Ilustrasi grafik (IDN Times/Arief Rahmat)
Sangat berbeda. 98 itu karena pada saat itu banyak swasta itu melakukan utang luar negeri besar-besaran yang kemudian tidak dilihat terhadap kemampuan bayar ya, karena begitu mereka harus membayar ternyata lebih banyak kebutuhan dari pada supply-nya. Sehingga mulailah krisis di Asia karena tidak hanya di Indonesia tapi juga Thailand dan beberapa negara lain itu mengalami hal yang sama. Sehingga rupiah kita yang tadinya satu dolar itu Rp2.500 tiba-tiba menjadi Rp16 ribu. Jadi Anda bisa bayangkan saat itu utang daripada swasta di Indonesia itu naik lebih dari 100 kali lipat pastinya. Sehingga akhirnya asetnya jauh lebih rendah daripada utangnya.
Nah itulah yang membuat pada saat 98 itu krisisnya luar biasa. Nah yang kedua 98 juga ada semacam kita ada tanda tangan dengan IMF di mana waktu itu bank harus tutup. Begitu bank tutup, maka terjadilah rush. Nah disitulah krisis kita cukup panjang karena pada saat rush daripada bank-bank itu semua orang pegang duit kas. Ini berbahaya sekali. Makanya ketika itu terjadi mulailah muncul kebijakan-kebijakan baru untuk mengarah pada bagaimana kita bisa mengontrol utang luar negeri, lalu kita bisa membuat BI independen itu adalah bermula sebenarnya dari krisis 98.
Kemudian ketika 2008 itu berbeda lagi asal krisisnya. Kalau 98 itu asalnya dari Asia yaitu utang luar negeri yang besar, yang jatuh tempo ya sehingga membuat rupiah kita melemah. Nah ketika 2008 itu berbeda, justru krisisnya berasal dari global yang terutama dari Amerika-Eropa di mana ternyata mereka banyak mengeluarkan obligasi yang CDS ya, ibaratnya tuh obligasi yang diperjualbelikan di seluruh dunia itu adalah yang sudah package dan ternyata itu isinya adalah banyak yang tidak prudent ya. Misalnya ada banyak kredit-kredit orang miskin yang diperjualbelikan.

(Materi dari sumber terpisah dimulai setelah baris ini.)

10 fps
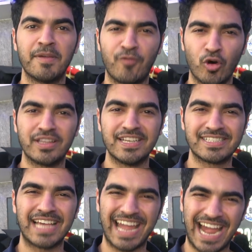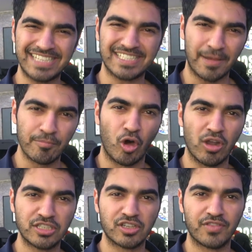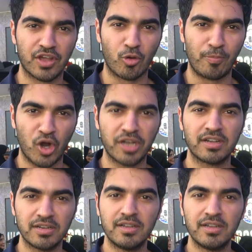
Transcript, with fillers: Before this, I had some knowledge of the robot,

Nah begitu terjadi masalah pendapatan terhadap orang miskin, maka kredit itu tidak bisa terbangun, ya akibatnya apa banyak Hedge Fund yang apa mencairkan dana di seluruh dunia termasuk di Indonesia pada saat itu, di mana ketergantungan kita terhadap investasi asing itu kan tinggi. Ketika Hedge Fund itu menjual obligasi pemerintah, maka rupiah kita juga mengalami pelemahan.
Tapi pada saat itu ada kecepatan dari Gubernur BI membuat kebijakan bahwa obligasi yang dijual oleh asing itu akan dibeli oleh Bank Indonesia. Maka kita tidak mengalami krisis pada saat itu. Jadi krisisnya tuh cuma sebentar, sehingga orang tidak merasakan hal itu krisis. Nah salah satunya memang ada korban, yaitu Bank Century, di mana kalau itu ditutup mungkin terjadi rush itu akhirnya diselamatkan supaya tidak terjadi rush.
Nah sekarang ini setelah 2008 ada proses lagi krisis utang di Eropa tahun 2012 ya tapi kita gak terlalu terdampak. Jadi kalau kita lihat sebenarnya krisis itu makin lama makin pendek. Nah ini yang kita harus aware semua pelaku ekonomi maupun masyarakat juga pemerintah, kalau ini makin lama makin pendek, maka manajemen resiko kita ini harus makin baik. Kedua kerjasama di antara tiga pelaku harus makin bagus, juga kalau tidak kayak sekarang misalnya dikit-dikit pengen keluarin Perppu.
Akhirnya persepsi pasar menjadi buruk dan kita bisa aja kan terpuruk hanya gara-gara masalah kita sendiri yang seharusnya tidak perlu. Nah jadi menurut saya sekarang ini juga sudah lebih bagus kebijakannya dengan Perppu dan yang sudah menjadi undang-undang itu saya rasa sudah cocok ya. Hanya tinggal pada level birokrasi.